[Task data]

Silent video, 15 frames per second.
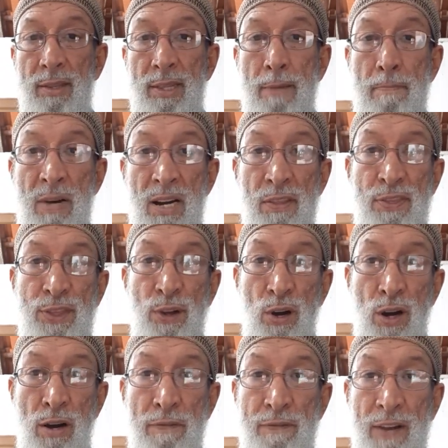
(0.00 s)
month
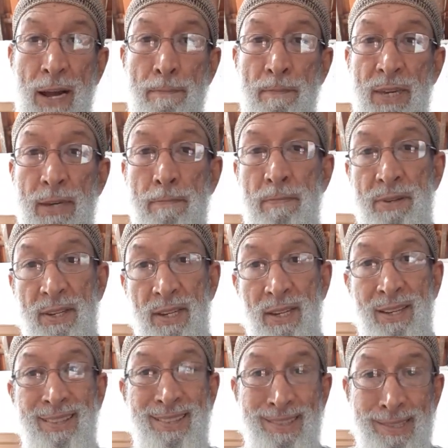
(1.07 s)
of Abib
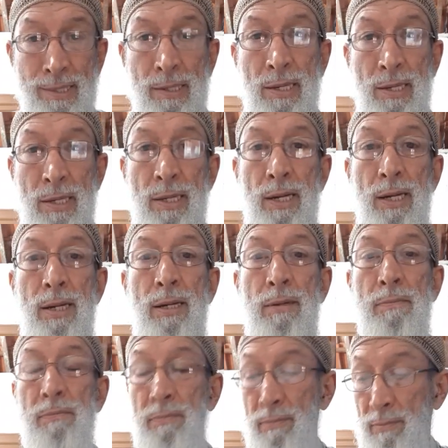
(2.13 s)
in this year
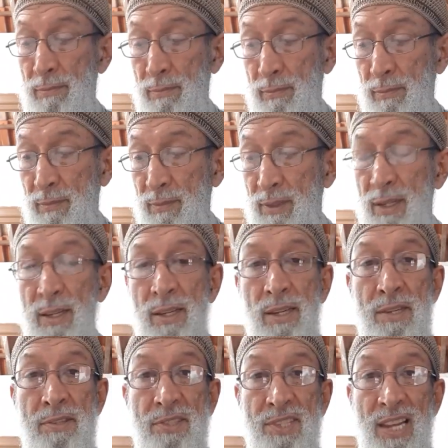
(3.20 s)

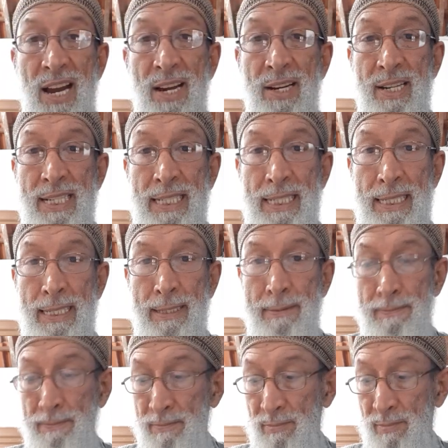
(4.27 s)
started
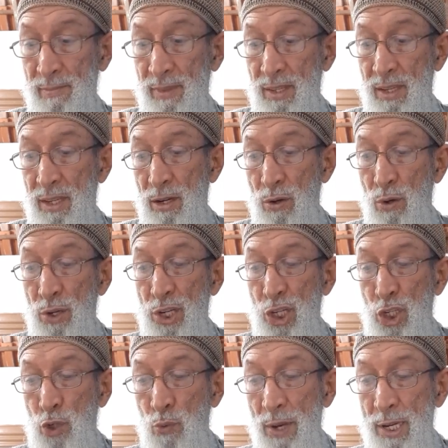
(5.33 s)
on the
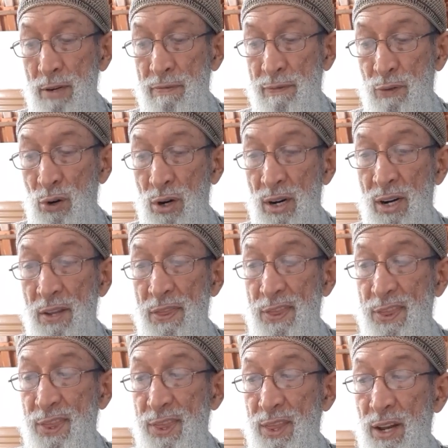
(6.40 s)
24th
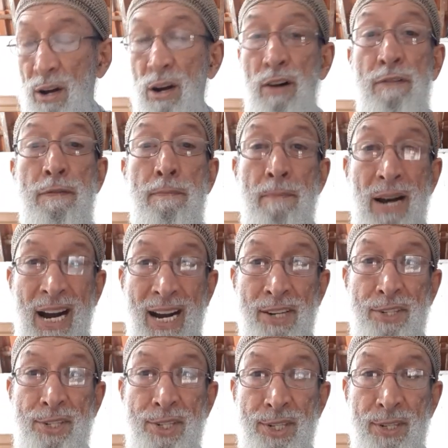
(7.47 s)
of
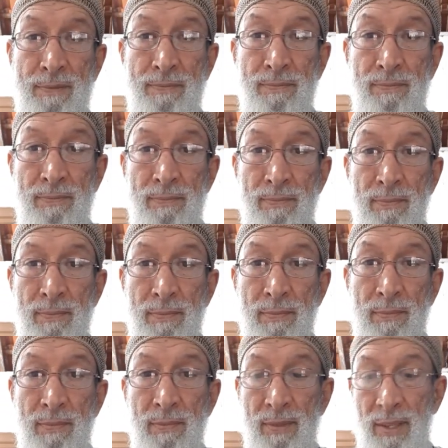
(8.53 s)
March,
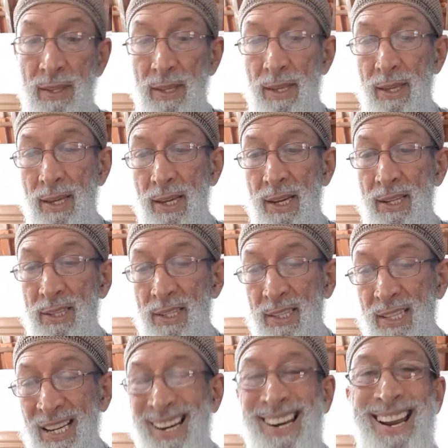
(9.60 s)
and
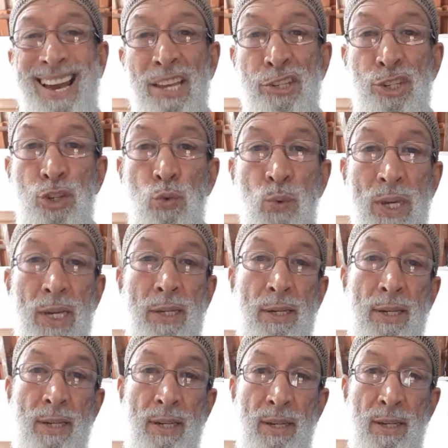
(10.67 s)
the last week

[/Task data]

(Problem)
Output each record precisely as it appears, and drop every picture.

(Solution)
Silent video, 15 frames per second.
(0.00 s)
month
(1.07 s)
of Abib
(2.13 s)
in this year
(3.20 s)

(4.27 s)
started
(5.33 s)
on the
(6.40 s)
24th
(7.47 s)
of
(8.53 s)
March,
(9.60 s)
and
(10.67 s)
the last week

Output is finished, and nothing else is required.